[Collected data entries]
>>>>

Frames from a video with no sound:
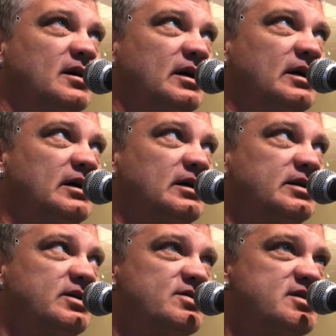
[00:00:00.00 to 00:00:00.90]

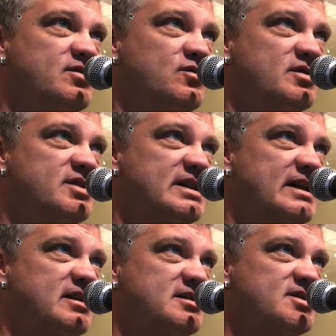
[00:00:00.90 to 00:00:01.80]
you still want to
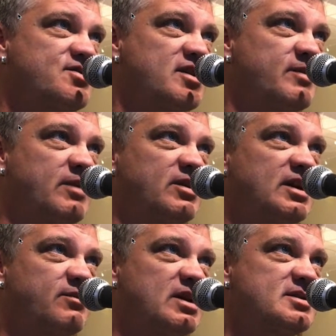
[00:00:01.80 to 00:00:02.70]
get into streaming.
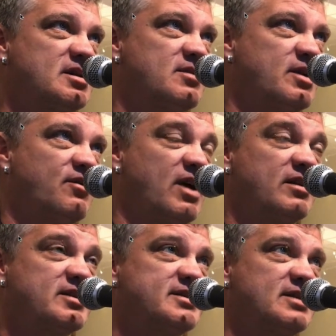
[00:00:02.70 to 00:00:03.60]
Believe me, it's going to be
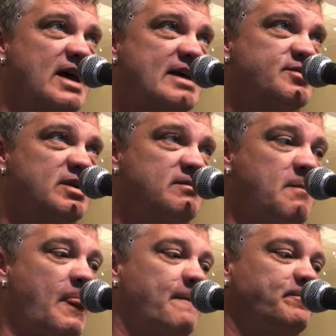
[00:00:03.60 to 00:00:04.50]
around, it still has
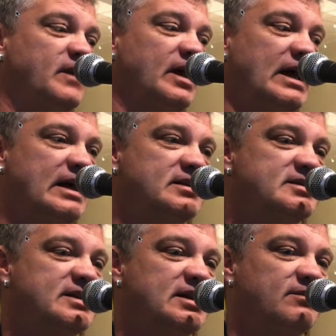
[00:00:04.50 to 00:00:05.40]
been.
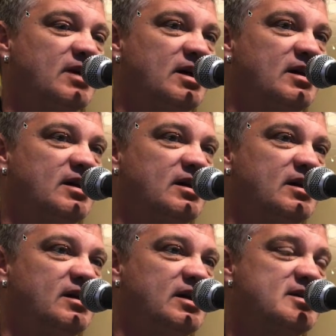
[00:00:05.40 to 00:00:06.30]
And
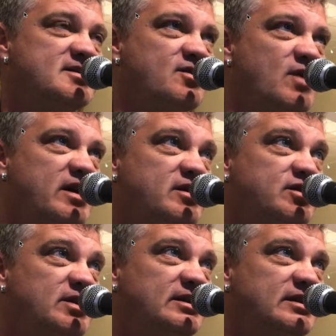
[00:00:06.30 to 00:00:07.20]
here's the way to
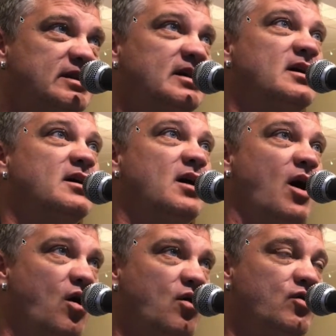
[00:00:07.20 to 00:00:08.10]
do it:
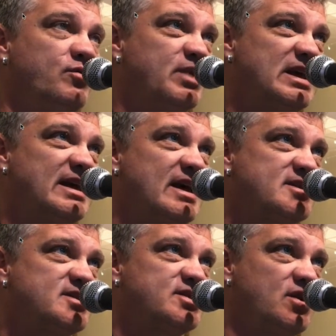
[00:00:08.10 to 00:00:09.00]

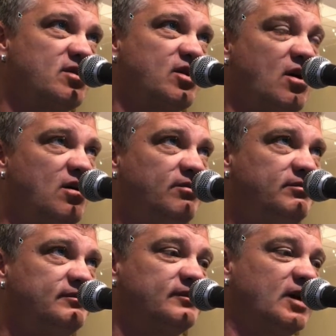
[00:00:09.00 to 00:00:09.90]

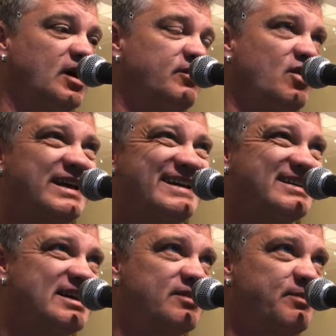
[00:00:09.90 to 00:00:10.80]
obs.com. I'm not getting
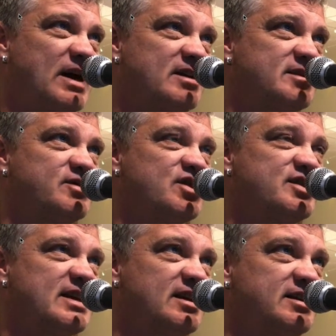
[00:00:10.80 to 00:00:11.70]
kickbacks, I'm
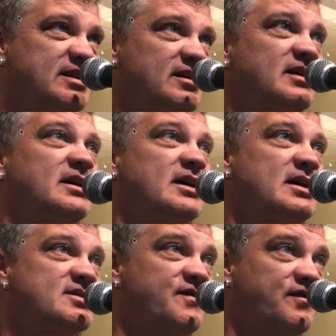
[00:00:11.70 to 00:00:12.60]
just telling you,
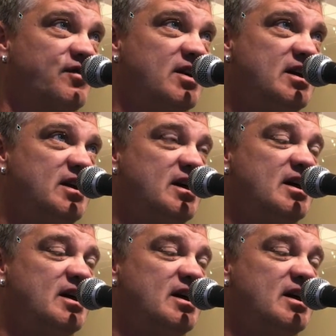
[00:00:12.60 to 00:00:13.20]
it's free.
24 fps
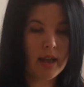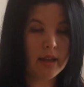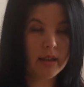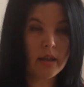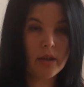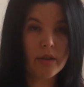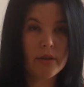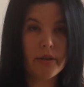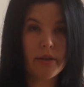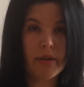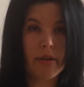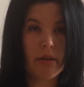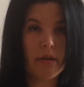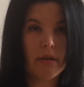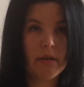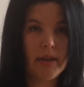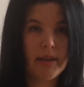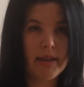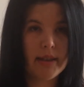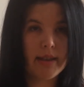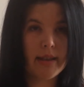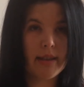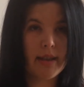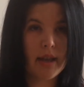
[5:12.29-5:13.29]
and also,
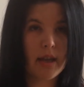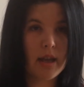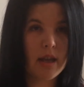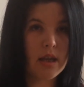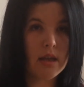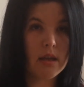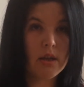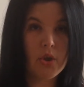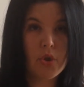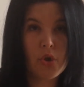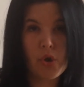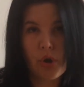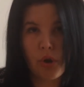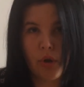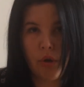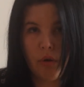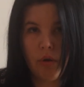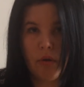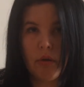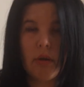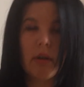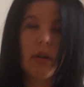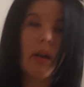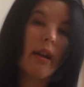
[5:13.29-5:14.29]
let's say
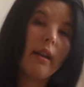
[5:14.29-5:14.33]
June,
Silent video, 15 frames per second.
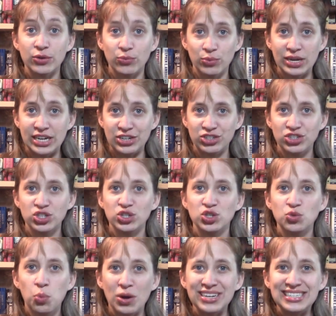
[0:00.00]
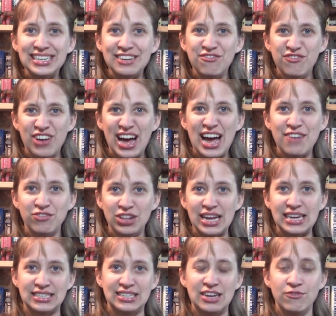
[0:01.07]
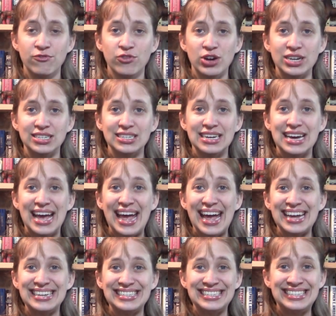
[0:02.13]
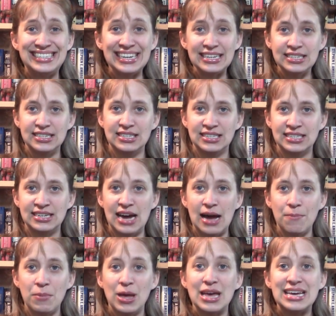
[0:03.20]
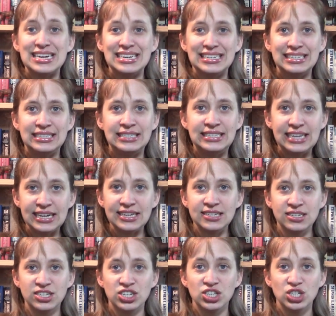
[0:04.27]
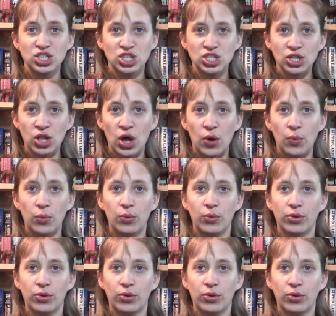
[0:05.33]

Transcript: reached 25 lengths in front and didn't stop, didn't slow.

<<<<

_YOUR INSTRUCTIONS_:
Write every record out again exactly as written. Pictures don't belong in the copy.

_WRITTEN REPLY_:
Frames from a video with no sound:
[00:00:00.00 to 00:00:00.90]

[00:00:00.90 to 00:00:01.80]
you still want to
[00:00:01.80 to 00:00:02.70]
get into streaming.
[00:00:02.70 to 00:00:03.60]
Believe me, it's going to be
[00:00:03.60 to 00:00:04.50]
around, it still has
[00:00:04.50 to 00:00:05.40]
been.
[00:00:05.40 to 00:00:06.30]
And
[00:00:06.30 to 00:00:07.20]
here's the way to
[00:00:07.20 to 00:00:08.10]
do it:
[00:00:08.10 to 00:00:09.00]

[00:00:09.00 to 00:00:09.90]

[00:00:09.90 to 00:00:10.80]
obs.com. I'm not getting
[00:00:10.80 to 00:00:11.70]
kickbacks, I'm
[00:00:11.70 to 00:00:12.60]
just telling you,
[00:00:12.60 to 00:00:13.20]
it's free.
24 fps
[5:12.29-5:13.29]
and also,
[5:13.29-5:14.29]
let's say
[5:14.29-5:14.33]
June,
Silent video, 15 frames per second.
[0:00.00]
[0:01.07]
[0:02.13]
[0:03.20]
[0:04.27]
[0:05.33]

Transcript: reached 25 lengths in front and didn't stop, didn't slow.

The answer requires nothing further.